What a wonderful book. What a fascinating writer. A beautiful brew of unusual life experiences paired with a decade of editing. Can’t recommend it highly enough.

“animal pleasures remain close to sensation levels and avoid the perceptual . . . the human requires a background grid through which to see his universe”

—-

“Why are you doing this?” he demanded.
“To determine if you’re human. Be silent.”

“I must not fear. Fear is the mind-killer. Fear is the little-death that brings total obliteration. I will face my fear. I will permit it to pass over me and through me. And when it has gone past I will turn the inner eye to see its path. Where the fear has gone there will be nothing. Only I will remain.”

“Ever sift sand through a screen?” she asked. The tangential slash of her question shocked his mind into a higher awareness: Sand through a screen, he nodded. “We Bene Gesserit sift people to find the humans.”

“He straightened, assuming an odd attitude of dignity – as though it were another mask, but this time clothing his entire body.”

”Humans are almost always lonely.”

“Paul looked up at the grizzled old man who stopped at a corner of the table. Hawat’s eyes were two pools of alertness in a dark and deeply seamed face.”

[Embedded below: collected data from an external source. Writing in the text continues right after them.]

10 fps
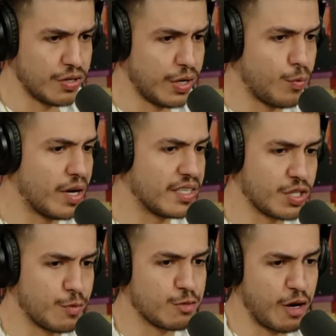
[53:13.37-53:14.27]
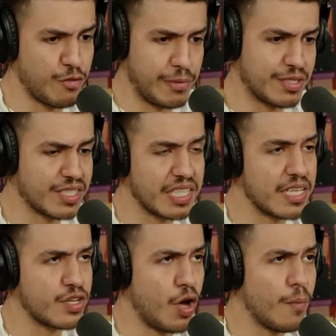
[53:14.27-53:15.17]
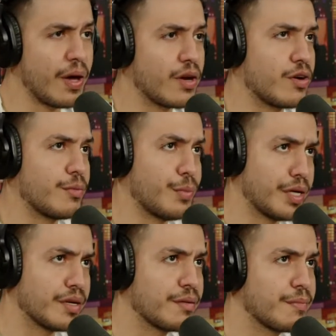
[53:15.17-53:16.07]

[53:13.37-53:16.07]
wanted so much better for me is because they saw better in me.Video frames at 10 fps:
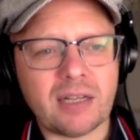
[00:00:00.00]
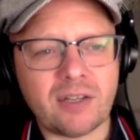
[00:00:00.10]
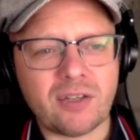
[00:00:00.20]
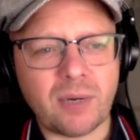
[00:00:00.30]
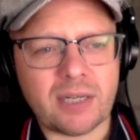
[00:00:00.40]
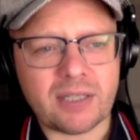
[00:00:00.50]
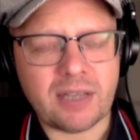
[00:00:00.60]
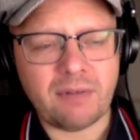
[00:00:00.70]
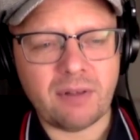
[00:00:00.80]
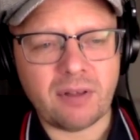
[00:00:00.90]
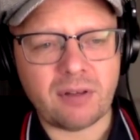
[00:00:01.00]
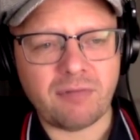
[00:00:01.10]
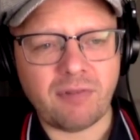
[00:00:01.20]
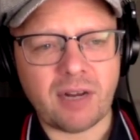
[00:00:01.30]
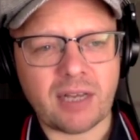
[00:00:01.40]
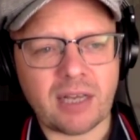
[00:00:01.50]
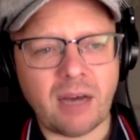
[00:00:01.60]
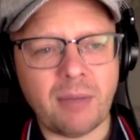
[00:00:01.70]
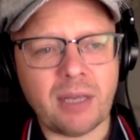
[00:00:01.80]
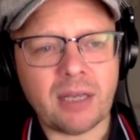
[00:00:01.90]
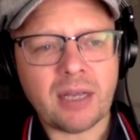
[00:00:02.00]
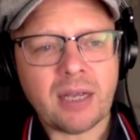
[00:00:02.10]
the 27th, the Friday coming.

“Grave this on your memory, lad: A world is supported by four things . . . ” She held up four big-knuckled fingers. “. . . the learning of the wise, the justice of the great, the prayers of the righteous and the valor of the brave. But all of these are as nothing . . . ” She closed her fingers into a fist. “. . . without a ruler who knows the art of ruling. Make that the science of your tradition!”

”She said a ruler must learn to persuade and not to compel. She said he must lay the best coffee hearth to attract the finest men.“

“I quoted the First Law of Mentat at her: ‘A process cannot be understood by stopping it. Understanding must move with the flow of the process, must join it and flow with it.’ That seemed to satisfy her.“”

“Nothing wins more loyalty for a leader than an air of bravura.”

“His first encounter with the people he had been ordered to betray left Dr. Kynes shaken.”

“Halleck had spoken in Paul’s ear: “Odd sort of fellow. Has a precise way of speaking–clipped off, no fuzzy edges–razor-apt.”
And the Duke, behind them, had said: “Scientist type.””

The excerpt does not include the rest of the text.